### Your goal
Everything in the entries except the pictures should be repeated exactly.

Start of Block

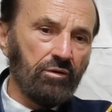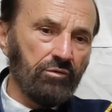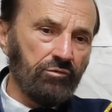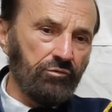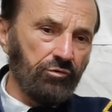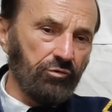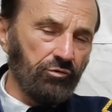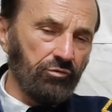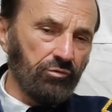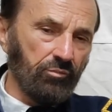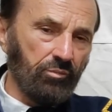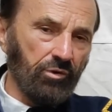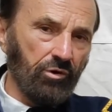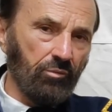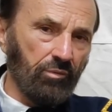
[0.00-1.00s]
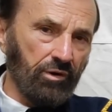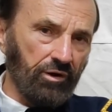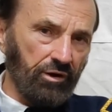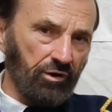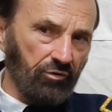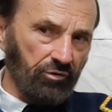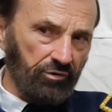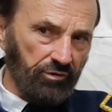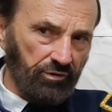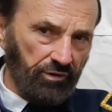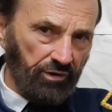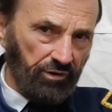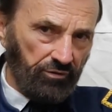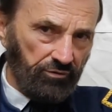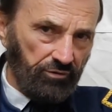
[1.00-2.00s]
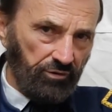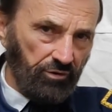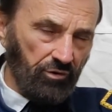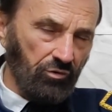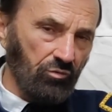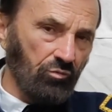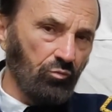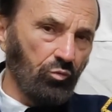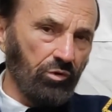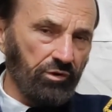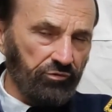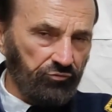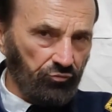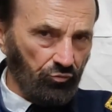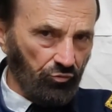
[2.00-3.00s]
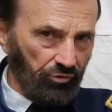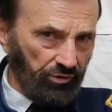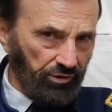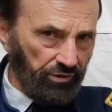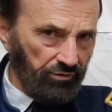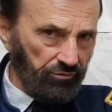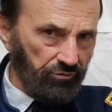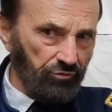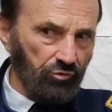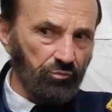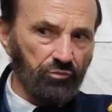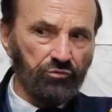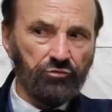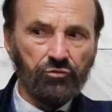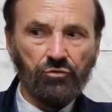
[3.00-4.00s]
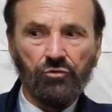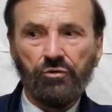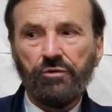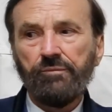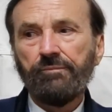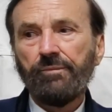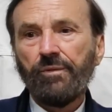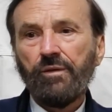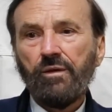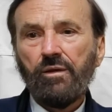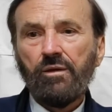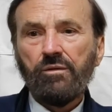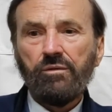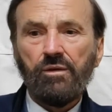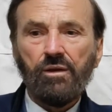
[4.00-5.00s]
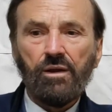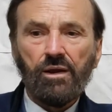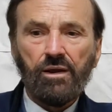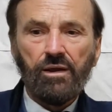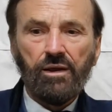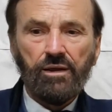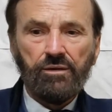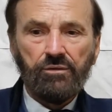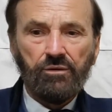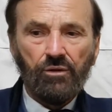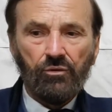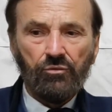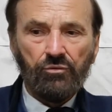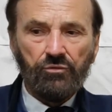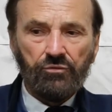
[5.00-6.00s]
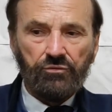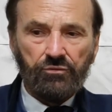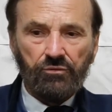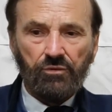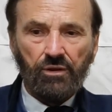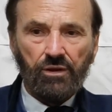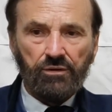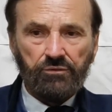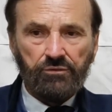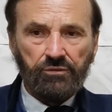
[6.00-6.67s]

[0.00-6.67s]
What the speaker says: to the Belmont area and to go westward into Missouri. Then I got notice that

End of Block

### Result
[0.00-1.00s]
[1.00-2.00s]
[2.00-3.00s]
[3.00-4.00s]
[4.00-5.00s]
[5.00-6.00s]
[6.00-6.67s]

[0.00-6.67s]
What the speaker says: to the Belmont area and to go westward into Missouri. Then I got notice that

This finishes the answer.